» Exercise brief: Please retype all of the entries that follow, leaving the images out.

Start of Extracted data

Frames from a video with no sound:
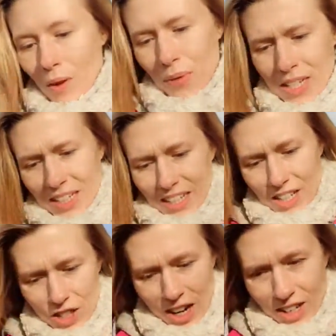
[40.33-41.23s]
we didn't need
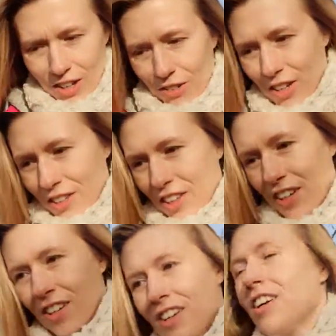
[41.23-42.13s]
a jacket or anything.
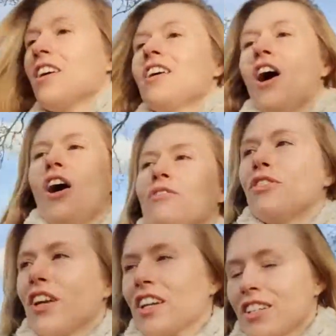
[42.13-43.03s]

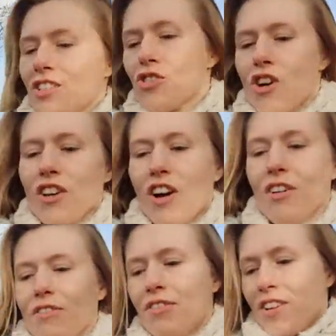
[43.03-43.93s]
Hopefully it's dry enough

End of Extracted data

» Answer space:
Frames from a video with no sound:
[40.33-41.23s]
we didn't need
[41.23-42.13s]
a jacket or anything.
[42.13-43.03s]

[43.03-43.93s]
Hopefully it's dry enough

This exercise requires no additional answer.